— Given records —
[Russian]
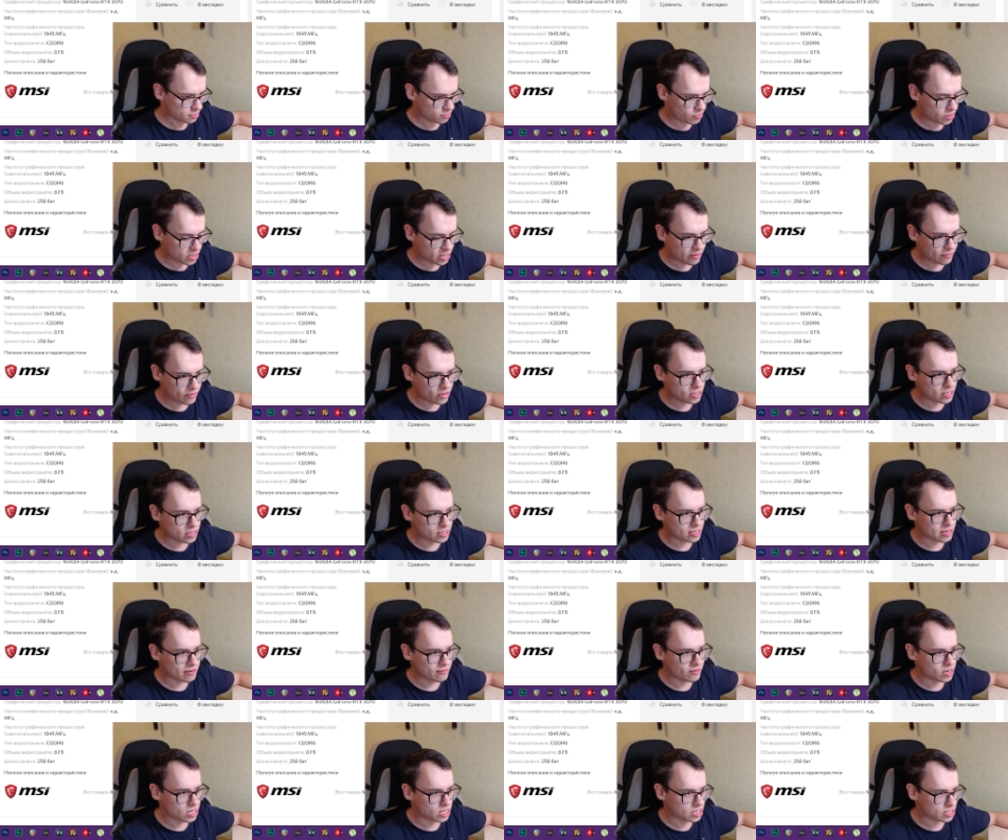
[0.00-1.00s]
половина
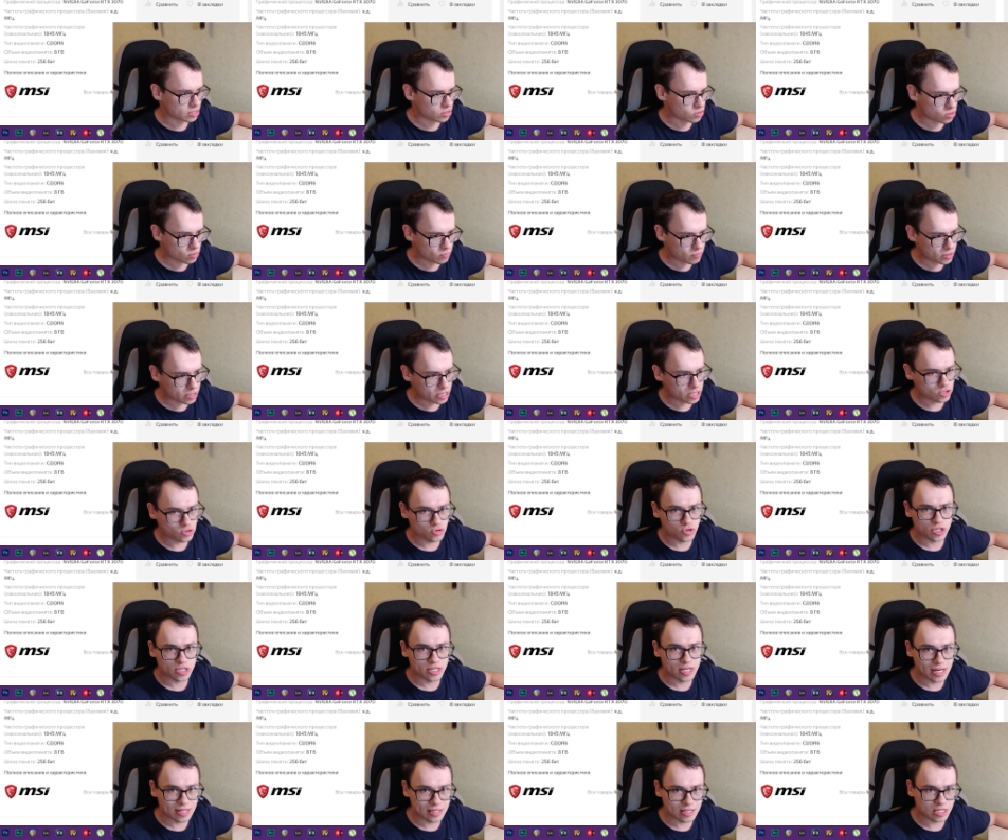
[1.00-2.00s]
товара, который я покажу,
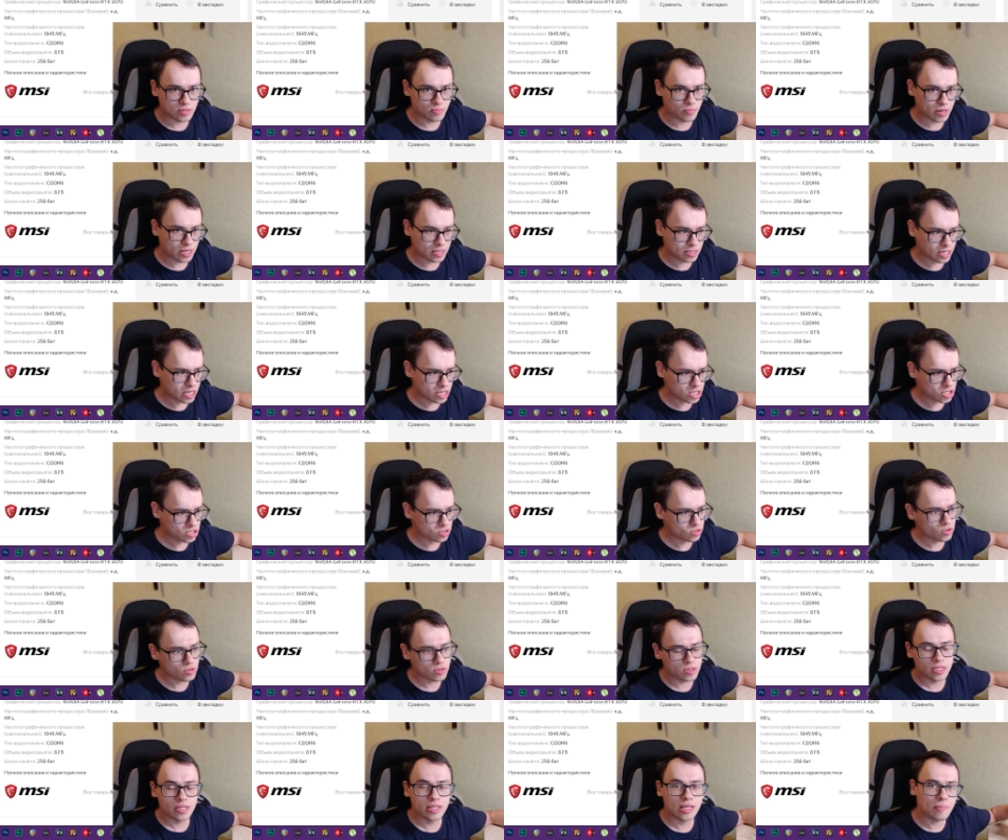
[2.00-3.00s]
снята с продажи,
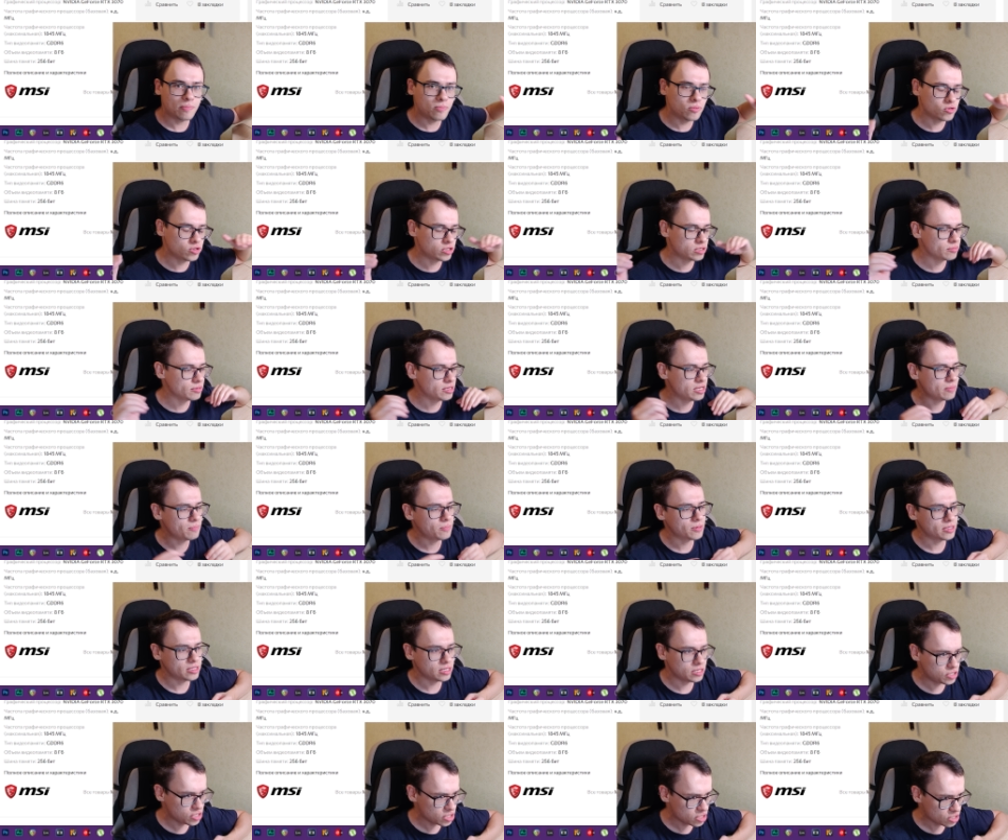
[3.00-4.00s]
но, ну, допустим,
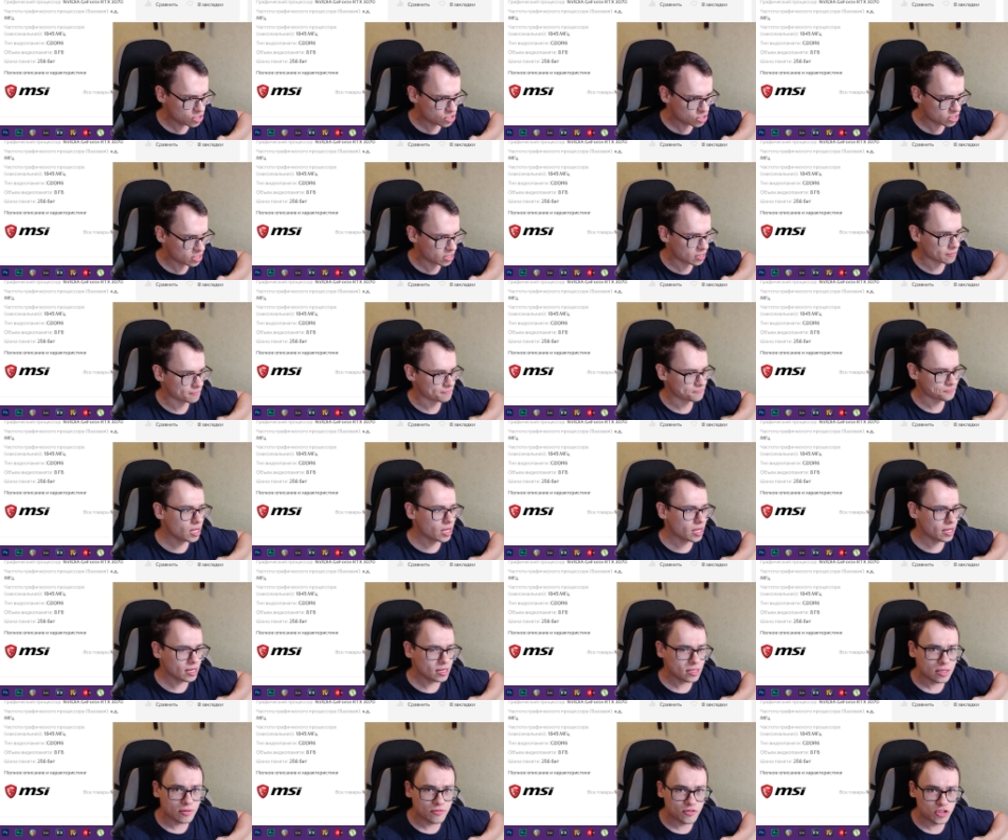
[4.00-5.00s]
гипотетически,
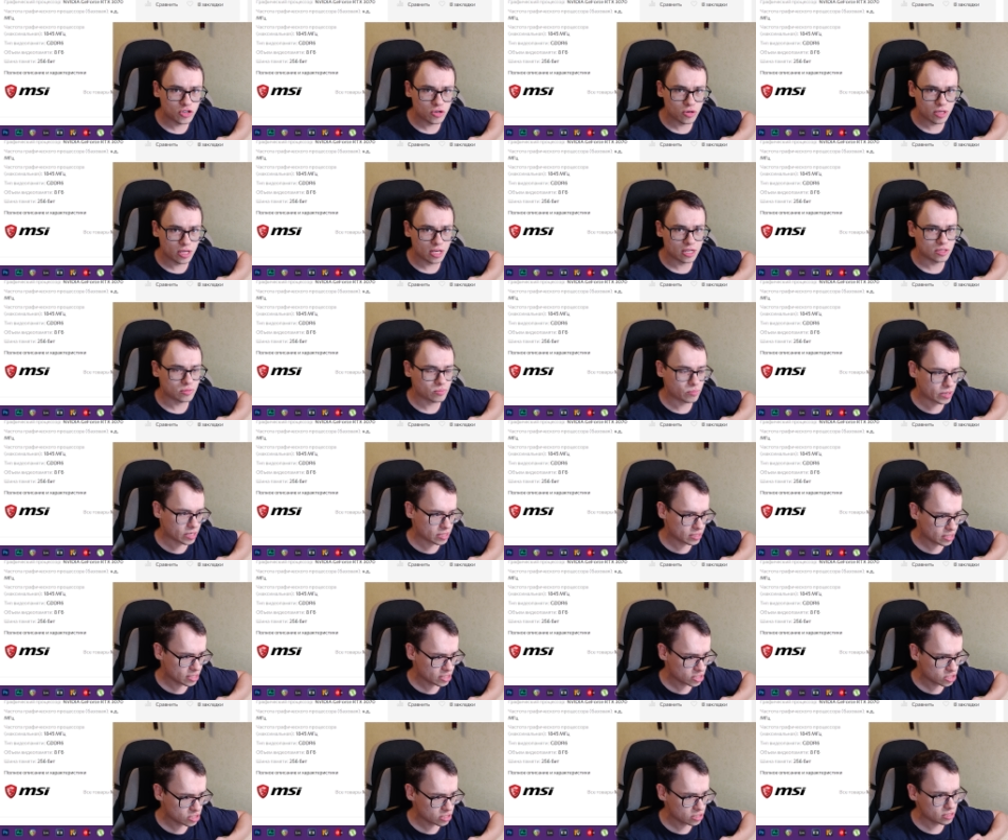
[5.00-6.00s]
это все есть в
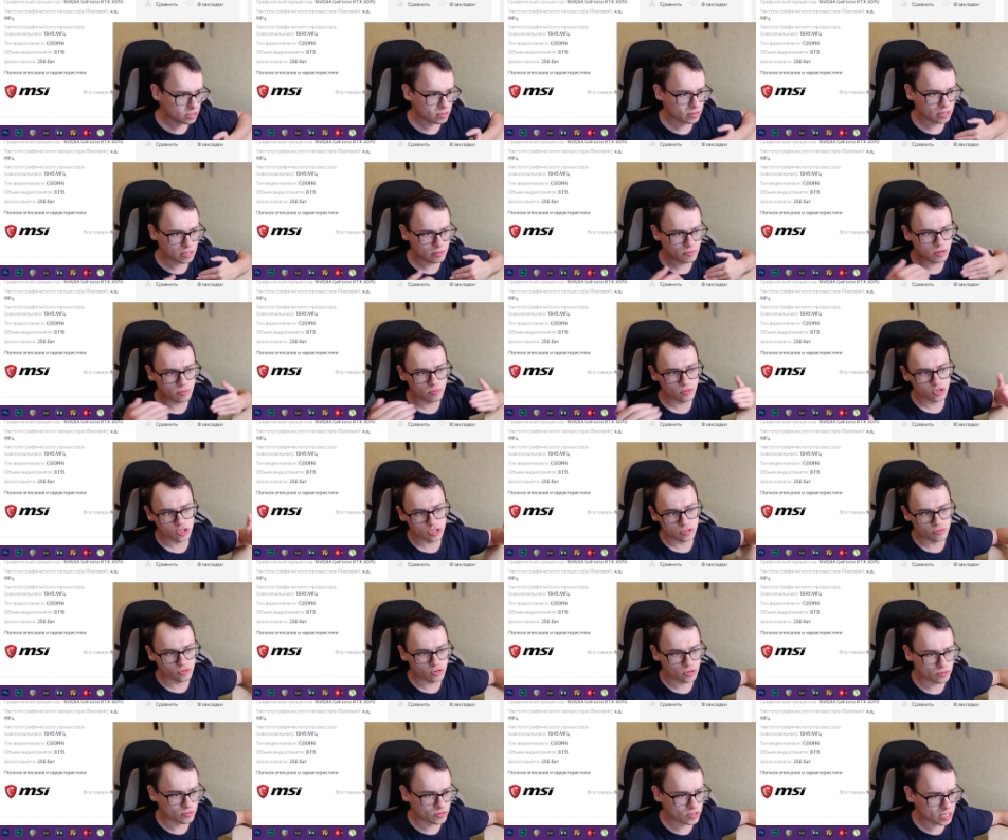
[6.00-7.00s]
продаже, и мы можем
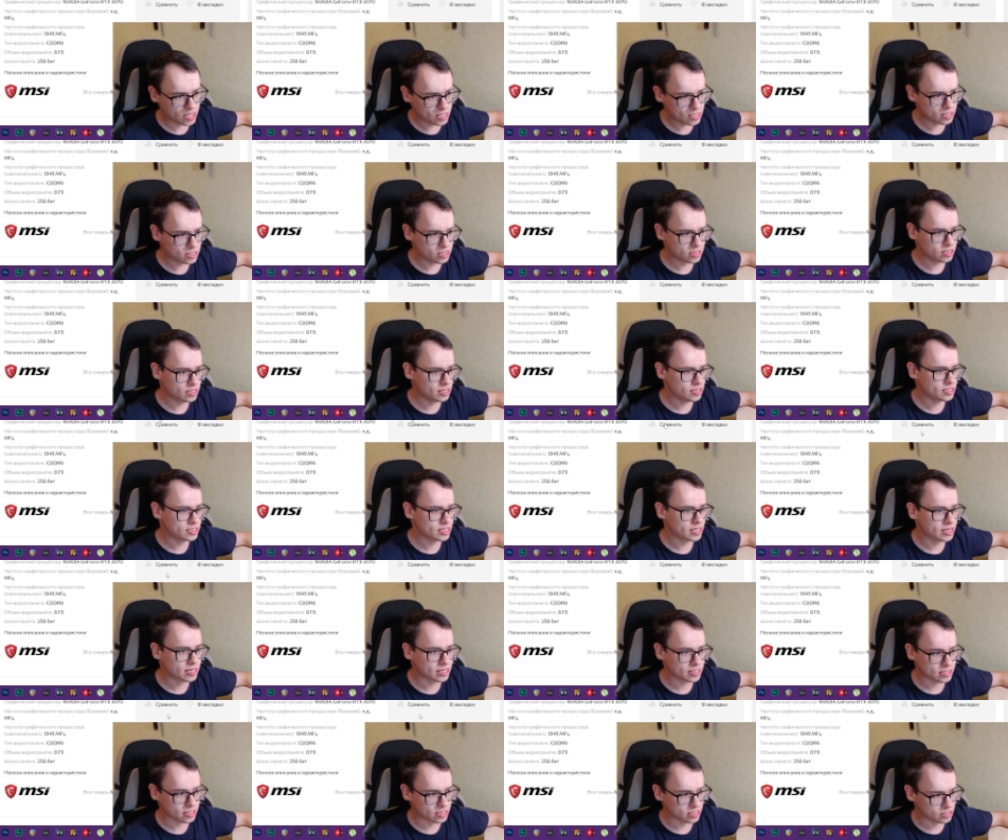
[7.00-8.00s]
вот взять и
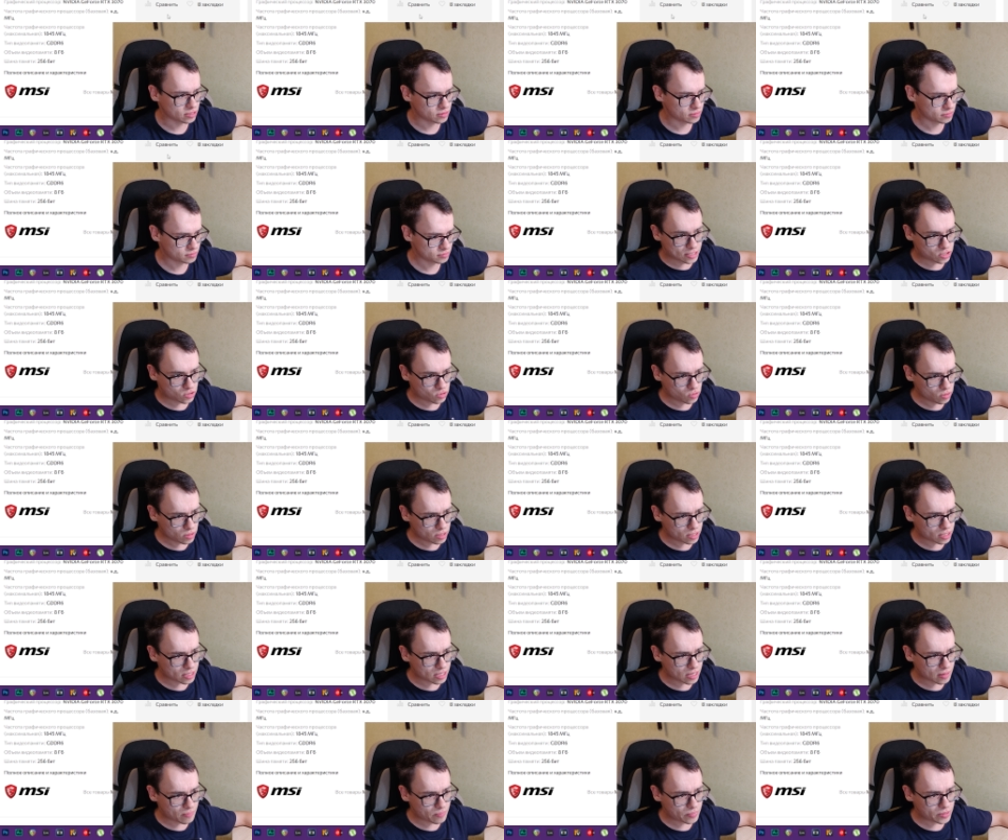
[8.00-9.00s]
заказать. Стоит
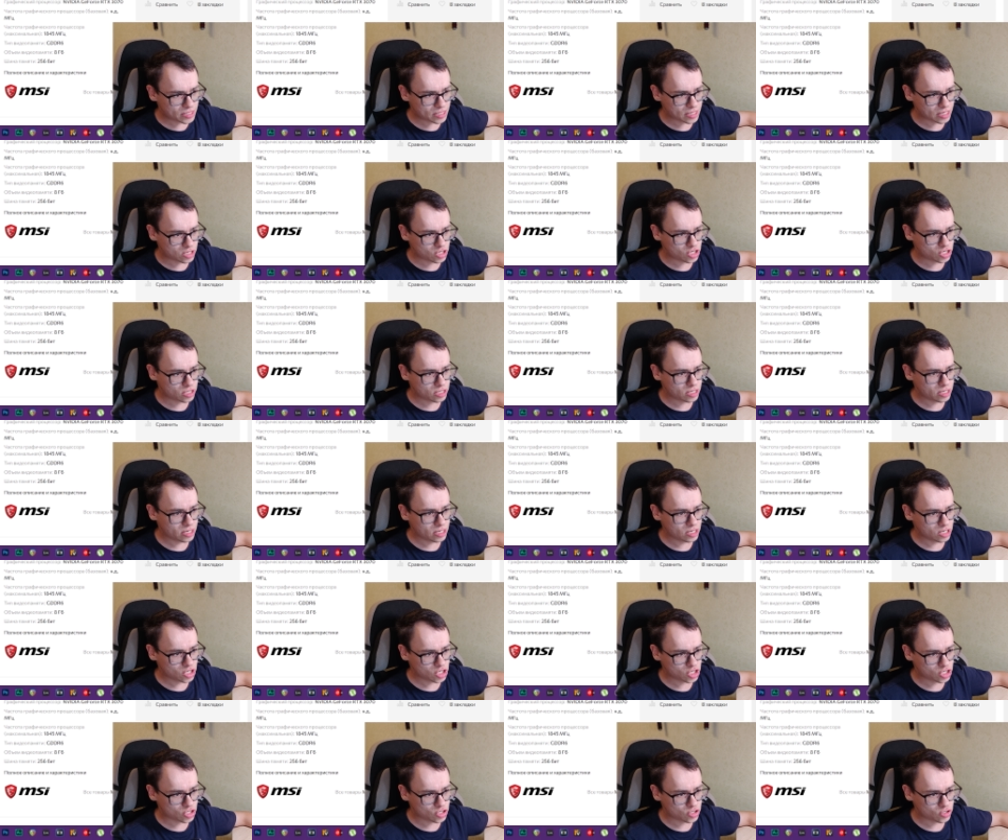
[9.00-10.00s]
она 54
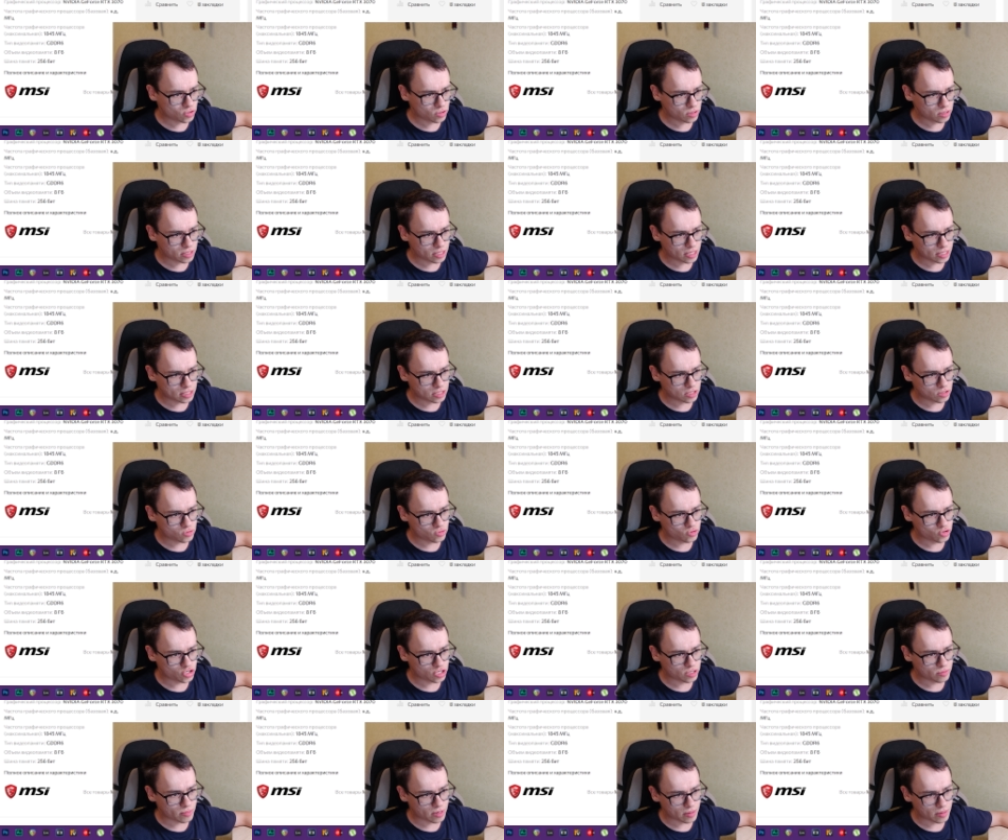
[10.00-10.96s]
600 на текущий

— Exercise details —
Reproduce all of the material exactly, apart from the pictures.

— Solution for this task —
[Russian]
[0.00-1.00s]
половина
[1.00-2.00s]
товара, который я покажу,
[2.00-3.00s]
снята с продажи,
[3.00-4.00s]
но, ну, допустим,
[4.00-5.00s]
гипотетически,
[5.00-6.00s]
это все есть в
[6.00-7.00s]
продаже, и мы можем
[7.00-8.00s]
вот взять и
[8.00-9.00s]
заказать. Стоит
[9.00-10.00s]
она 54
[10.00-10.96s]
600 на текущий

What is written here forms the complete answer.